*** Opening of Provided entries ***

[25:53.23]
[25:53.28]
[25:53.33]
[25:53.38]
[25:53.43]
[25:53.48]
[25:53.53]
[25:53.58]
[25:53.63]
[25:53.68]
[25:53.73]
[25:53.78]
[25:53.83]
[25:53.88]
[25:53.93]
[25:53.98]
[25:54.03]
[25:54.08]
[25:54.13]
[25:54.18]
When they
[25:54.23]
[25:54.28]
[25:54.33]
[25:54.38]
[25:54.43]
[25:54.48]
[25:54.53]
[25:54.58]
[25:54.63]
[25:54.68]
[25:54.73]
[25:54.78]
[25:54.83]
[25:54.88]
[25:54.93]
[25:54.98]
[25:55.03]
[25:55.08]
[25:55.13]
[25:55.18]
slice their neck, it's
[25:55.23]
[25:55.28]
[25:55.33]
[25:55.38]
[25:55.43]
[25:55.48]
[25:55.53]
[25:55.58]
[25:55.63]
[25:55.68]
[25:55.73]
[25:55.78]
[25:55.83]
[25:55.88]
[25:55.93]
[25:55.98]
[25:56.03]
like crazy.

*** Close of Provided entries ***
*** Opening of Provided entries ***

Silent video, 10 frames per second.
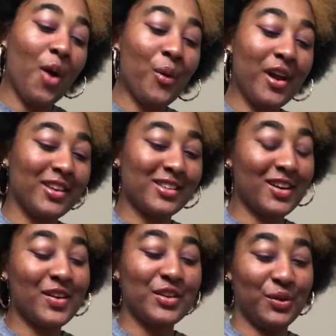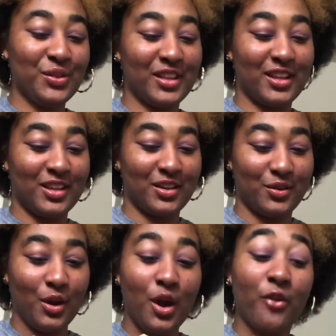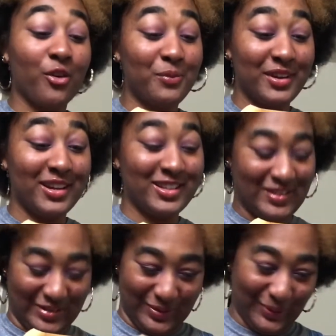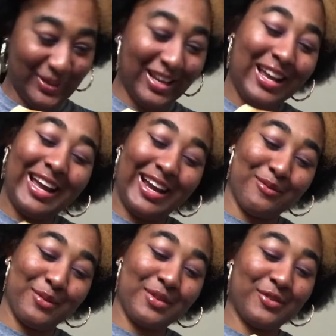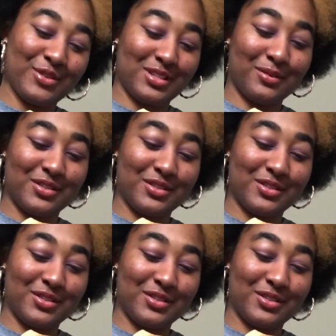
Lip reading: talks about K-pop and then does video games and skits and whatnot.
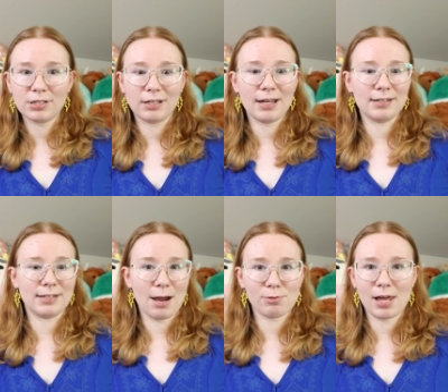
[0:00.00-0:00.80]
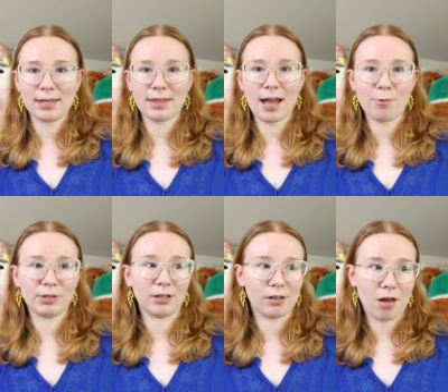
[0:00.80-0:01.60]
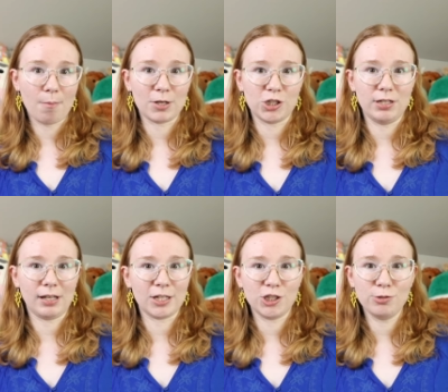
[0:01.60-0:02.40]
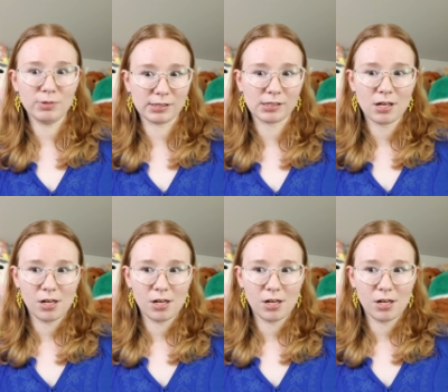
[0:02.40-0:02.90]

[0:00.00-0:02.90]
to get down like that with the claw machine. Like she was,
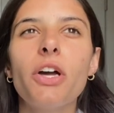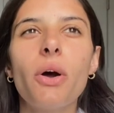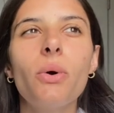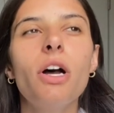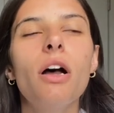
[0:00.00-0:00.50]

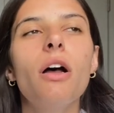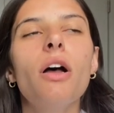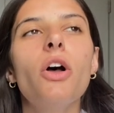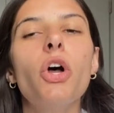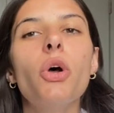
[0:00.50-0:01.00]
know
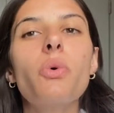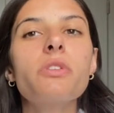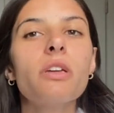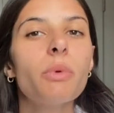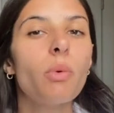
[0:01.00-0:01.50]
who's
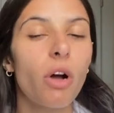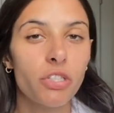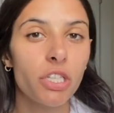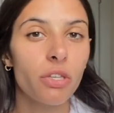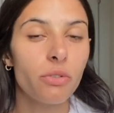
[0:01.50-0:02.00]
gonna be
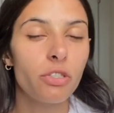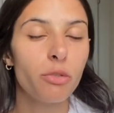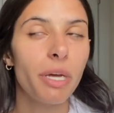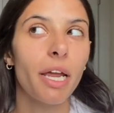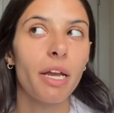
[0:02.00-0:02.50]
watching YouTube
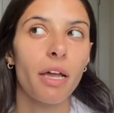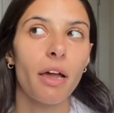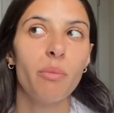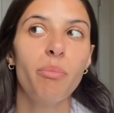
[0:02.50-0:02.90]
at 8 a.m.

*** Close of Provided entries ***
*** Opening of Provided entries ***

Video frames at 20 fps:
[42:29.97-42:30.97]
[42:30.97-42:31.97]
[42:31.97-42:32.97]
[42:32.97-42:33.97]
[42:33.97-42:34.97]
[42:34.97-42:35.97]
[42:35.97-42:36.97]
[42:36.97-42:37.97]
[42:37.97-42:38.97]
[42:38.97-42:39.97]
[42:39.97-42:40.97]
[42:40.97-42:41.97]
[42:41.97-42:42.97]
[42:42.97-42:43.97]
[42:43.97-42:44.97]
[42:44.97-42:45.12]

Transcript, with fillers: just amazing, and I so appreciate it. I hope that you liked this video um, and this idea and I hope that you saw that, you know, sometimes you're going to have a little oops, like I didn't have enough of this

*** Close of Provided entries ***

#### Task to carry out
Among the records above, repeat exactly the line with "[42:33.97-42:34.97]", the line with "Transcript, with fillers: just", and every line in between, and only those.

#### Exercise output
[42:33.97-42:34.97]
[42:34.97-42:35.97]
[42:35.97-42:36.97]
[42:36.97-42:37.97]
[42:37.97-42:38.97]
[42:38.97-42:39.97]
[42:39.97-42:40.97]
[42:40.97-42:41.97]
[42:41.97-42:42.97]
[42:42.97-42:43.97]
[42:43.97-42:44.97]
[42:44.97-42:45.12]

Transcript, with fillers: just amazing, and I so appreciate it. I hope that you liked this video um, and this idea and I hope that you saw that, you know, sometimes you're going to have a little oops, like I didn't have enough of this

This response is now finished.